Source records:
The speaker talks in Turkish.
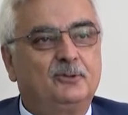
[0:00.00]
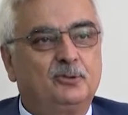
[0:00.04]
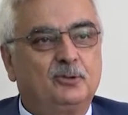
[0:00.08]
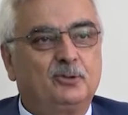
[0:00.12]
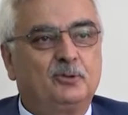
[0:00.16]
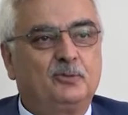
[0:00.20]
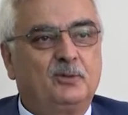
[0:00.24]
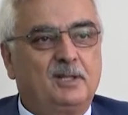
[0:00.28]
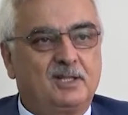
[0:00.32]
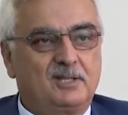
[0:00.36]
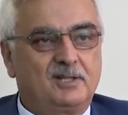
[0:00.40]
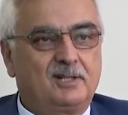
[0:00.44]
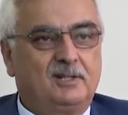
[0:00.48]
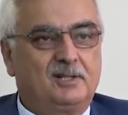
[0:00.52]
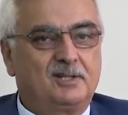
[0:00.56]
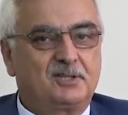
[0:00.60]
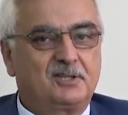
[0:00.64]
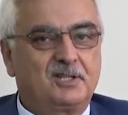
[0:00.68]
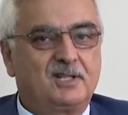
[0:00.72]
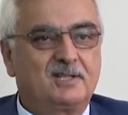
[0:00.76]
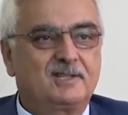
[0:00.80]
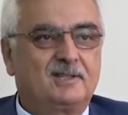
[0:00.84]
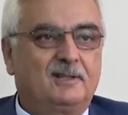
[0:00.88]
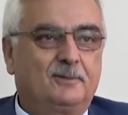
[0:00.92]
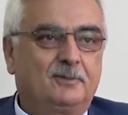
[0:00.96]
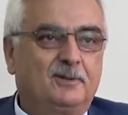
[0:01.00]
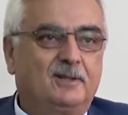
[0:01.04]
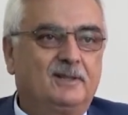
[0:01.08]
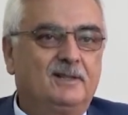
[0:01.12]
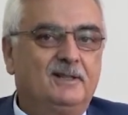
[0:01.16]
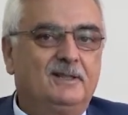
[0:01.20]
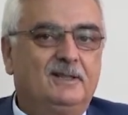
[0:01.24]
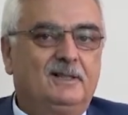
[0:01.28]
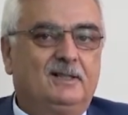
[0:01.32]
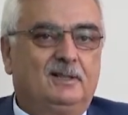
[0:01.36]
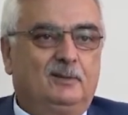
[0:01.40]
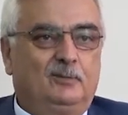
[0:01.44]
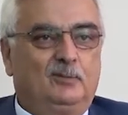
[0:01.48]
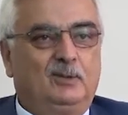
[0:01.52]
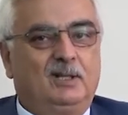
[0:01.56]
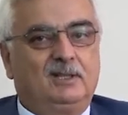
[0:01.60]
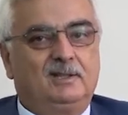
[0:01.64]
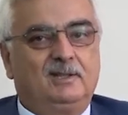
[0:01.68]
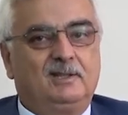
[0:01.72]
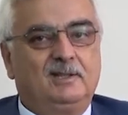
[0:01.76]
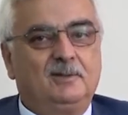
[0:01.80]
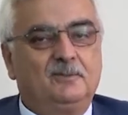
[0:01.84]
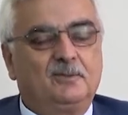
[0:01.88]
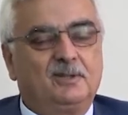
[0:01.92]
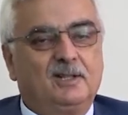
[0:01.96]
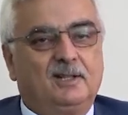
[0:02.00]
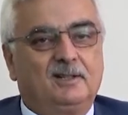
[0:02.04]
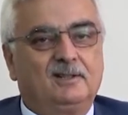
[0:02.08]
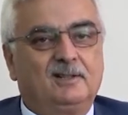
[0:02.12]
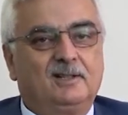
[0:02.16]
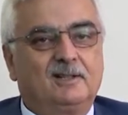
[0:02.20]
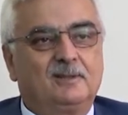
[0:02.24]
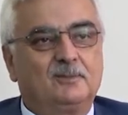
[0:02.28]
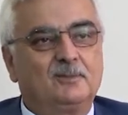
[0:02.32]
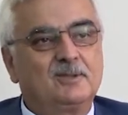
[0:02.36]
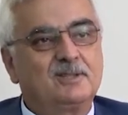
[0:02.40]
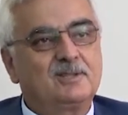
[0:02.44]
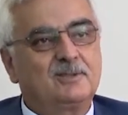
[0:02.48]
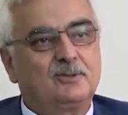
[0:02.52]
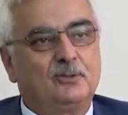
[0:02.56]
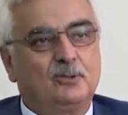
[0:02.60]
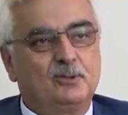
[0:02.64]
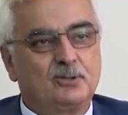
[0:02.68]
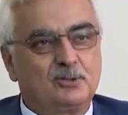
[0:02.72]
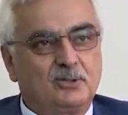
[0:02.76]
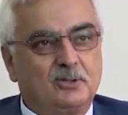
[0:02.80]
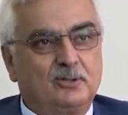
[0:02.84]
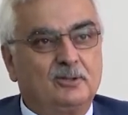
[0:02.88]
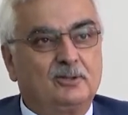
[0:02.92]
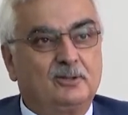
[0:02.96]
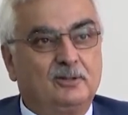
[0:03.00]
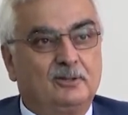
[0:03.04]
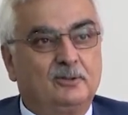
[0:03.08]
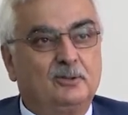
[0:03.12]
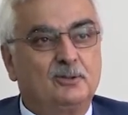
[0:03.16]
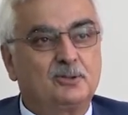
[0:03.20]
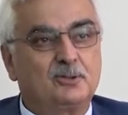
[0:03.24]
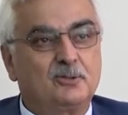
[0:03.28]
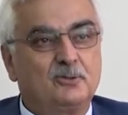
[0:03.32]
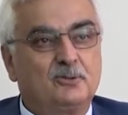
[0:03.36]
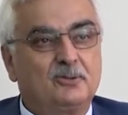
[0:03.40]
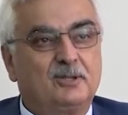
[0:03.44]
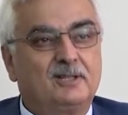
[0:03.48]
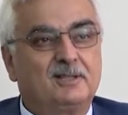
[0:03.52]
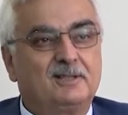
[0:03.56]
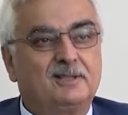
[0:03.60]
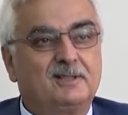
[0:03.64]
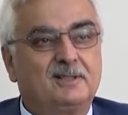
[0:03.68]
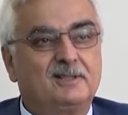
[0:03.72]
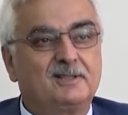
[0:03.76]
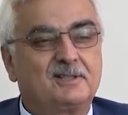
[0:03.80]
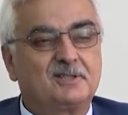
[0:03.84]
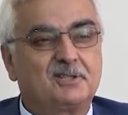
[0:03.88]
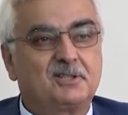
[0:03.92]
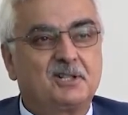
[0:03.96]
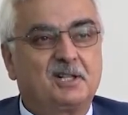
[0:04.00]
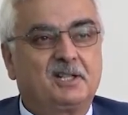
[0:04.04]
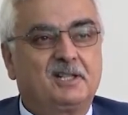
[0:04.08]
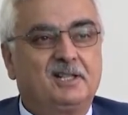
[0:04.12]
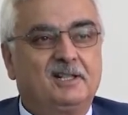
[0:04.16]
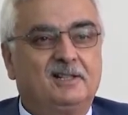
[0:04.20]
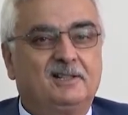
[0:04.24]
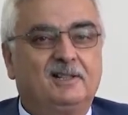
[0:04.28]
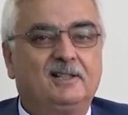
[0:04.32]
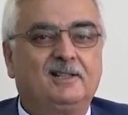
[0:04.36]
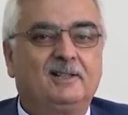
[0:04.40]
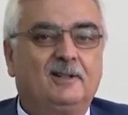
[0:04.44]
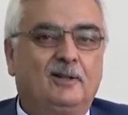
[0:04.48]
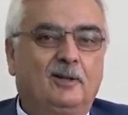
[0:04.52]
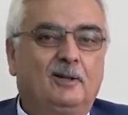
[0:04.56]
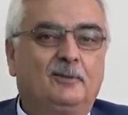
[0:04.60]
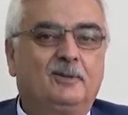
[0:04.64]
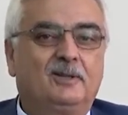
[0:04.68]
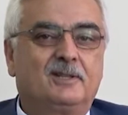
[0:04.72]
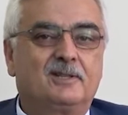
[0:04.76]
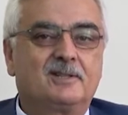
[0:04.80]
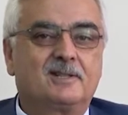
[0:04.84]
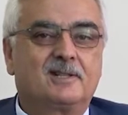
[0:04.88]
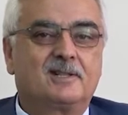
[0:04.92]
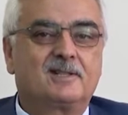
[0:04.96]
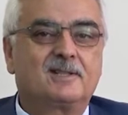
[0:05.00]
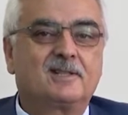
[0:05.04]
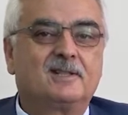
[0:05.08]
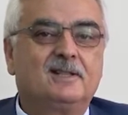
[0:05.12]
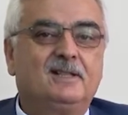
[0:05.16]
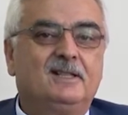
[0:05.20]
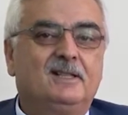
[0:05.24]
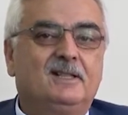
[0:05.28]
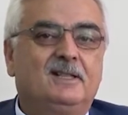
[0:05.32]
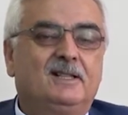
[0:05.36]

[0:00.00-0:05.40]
yürümeye çalışacağız. Tabi maddi imkanlarımız öl ölçü verdiği şekilde devam edeceğiz.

**EXERCISE OBJECTIVE**
The records above need to be printed in full and exactly, without any of the pictures.

**THE COMPLETED TASK**
The speaker talks in Turkish.
[0:00.00]
[0:00.04]
[0:00.08]
[0:00.12]
[0:00.16]
[0:00.20]
[0:00.24]
[0:00.28]
[0:00.32]
[0:00.36]
[0:00.40]
[0:00.44]
[0:00.48]
[0:00.52]
[0:00.56]
[0:00.60]
[0:00.64]
[0:00.68]
[0:00.72]
[0:00.76]
[0:00.80]
[0:00.84]
[0:00.88]
[0:00.92]
[0:00.96]
[0:01.00]
[0:01.04]
[0:01.08]
[0:01.12]
[0:01.16]
[0:01.20]
[0:01.24]
[0:01.28]
[0:01.32]
[0:01.36]
[0:01.40]
[0:01.44]
[0:01.48]
[0:01.52]
[0:01.56]
[0:01.60]
[0:01.64]
[0:01.68]
[0:01.72]
[0:01.76]
[0:01.80]
[0:01.84]
[0:01.88]
[0:01.92]
[0:01.96]
[0:02.00]
[0:02.04]
[0:02.08]
[0:02.12]
[0:02.16]
[0:02.20]
[0:02.24]
[0:02.28]
[0:02.32]
[0:02.36]
[0:02.40]
[0:02.44]
[0:02.48]
[0:02.52]
[0:02.56]
[0:02.60]
[0:02.64]
[0:02.68]
[0:02.72]
[0:02.76]
[0:02.80]
[0:02.84]
[0:02.88]
[0:02.92]
[0:02.96]
[0:03.00]
[0:03.04]
[0:03.08]
[0:03.12]
[0:03.16]
[0:03.20]
[0:03.24]
[0:03.28]
[0:03.32]
[0:03.36]
[0:03.40]
[0:03.44]
[0:03.48]
[0:03.52]
[0:03.56]
[0:03.60]
[0:03.64]
[0:03.68]
[0:03.72]
[0:03.76]
[0:03.80]
[0:03.84]
[0:03.88]
[0:03.92]
[0:03.96]
[0:04.00]
[0:04.04]
[0:04.08]
[0:04.12]
[0:04.16]
[0:04.20]
[0:04.24]
[0:04.28]
[0:04.32]
[0:04.36]
[0:04.40]
[0:04.44]
[0:04.48]
[0:04.52]
[0:04.56]
[0:04.60]
[0:04.64]
[0:04.68]
[0:04.72]
[0:04.76]
[0:04.80]
[0:04.84]
[0:04.88]
[0:04.92]
[0:04.96]
[0:05.00]
[0:05.04]
[0:05.08]
[0:05.12]
[0:05.16]
[0:05.20]
[0:05.24]
[0:05.28]
[0:05.32]
[0:05.36]

[0:00.00-0:05.40]
yürümeye çalışacağız. Tabi maddi imkanlarımız öl ölçü verdiği şekilde devam edeceğiz.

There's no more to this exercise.